╭─ SOURCE DATA

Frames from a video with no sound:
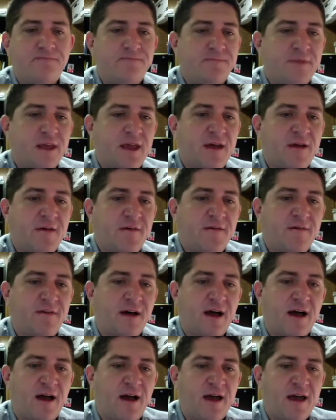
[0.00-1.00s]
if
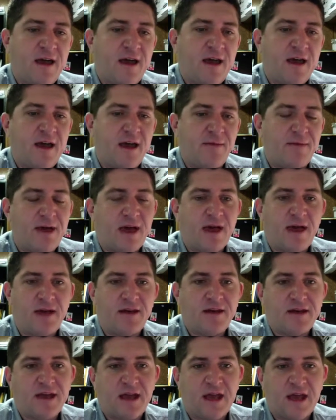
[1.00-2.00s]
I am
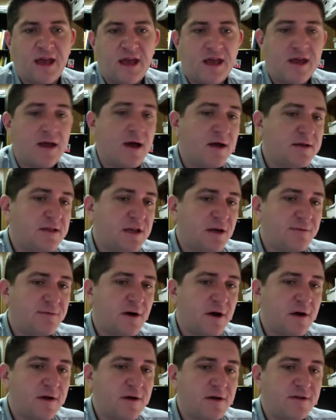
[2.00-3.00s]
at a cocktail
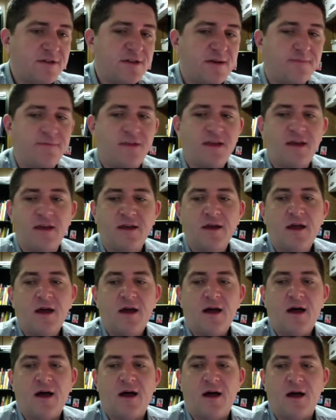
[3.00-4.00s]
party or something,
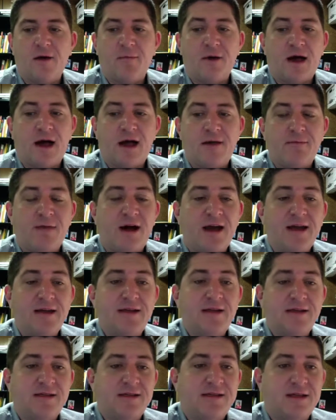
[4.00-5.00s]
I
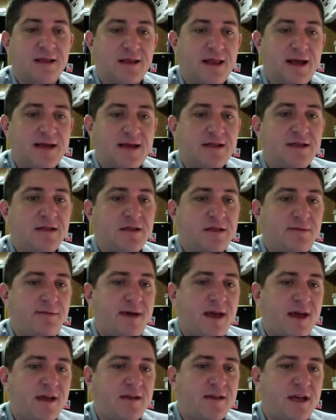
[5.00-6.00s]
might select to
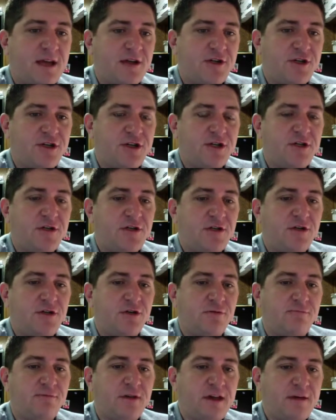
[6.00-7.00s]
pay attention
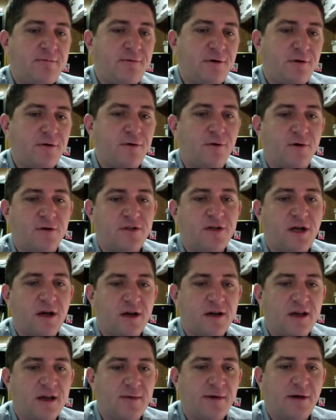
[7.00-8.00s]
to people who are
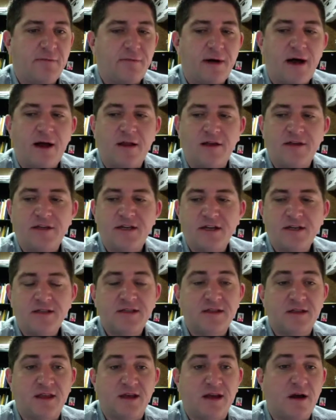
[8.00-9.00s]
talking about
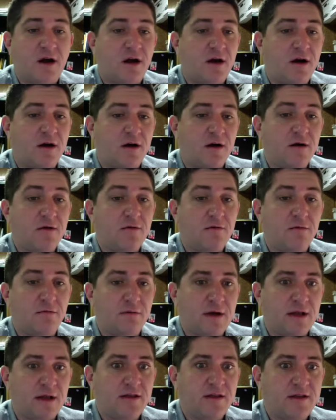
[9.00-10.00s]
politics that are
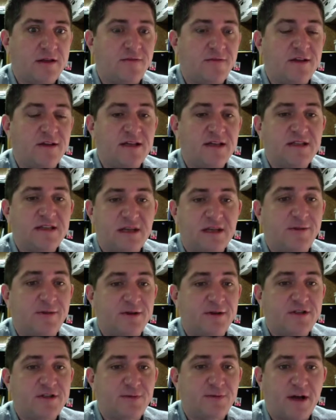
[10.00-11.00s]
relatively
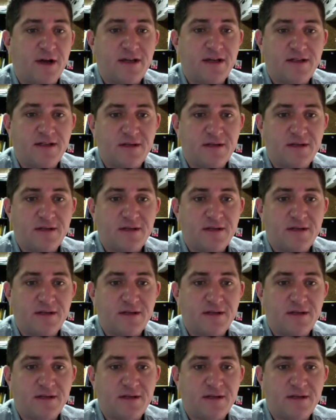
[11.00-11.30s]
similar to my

╰─

> **EXERCISE OBJECTIVE**
Each entry should be set down exactly, pictures excluded.

> **RESPONSE TO THE TASK**
Frames from a video with no sound:
[0.00-1.00s]
if
[1.00-2.00s]
I am
[2.00-3.00s]
at a cocktail
[3.00-4.00s]
party or something,
[4.00-5.00s]
I
[5.00-6.00s]
might select to
[6.00-7.00s]
pay attention
[7.00-8.00s]
to people who are
[8.00-9.00s]
talking about
[9.00-10.00s]
politics that are
[10.00-11.00s]
relatively
[11.00-11.30s]
similar to my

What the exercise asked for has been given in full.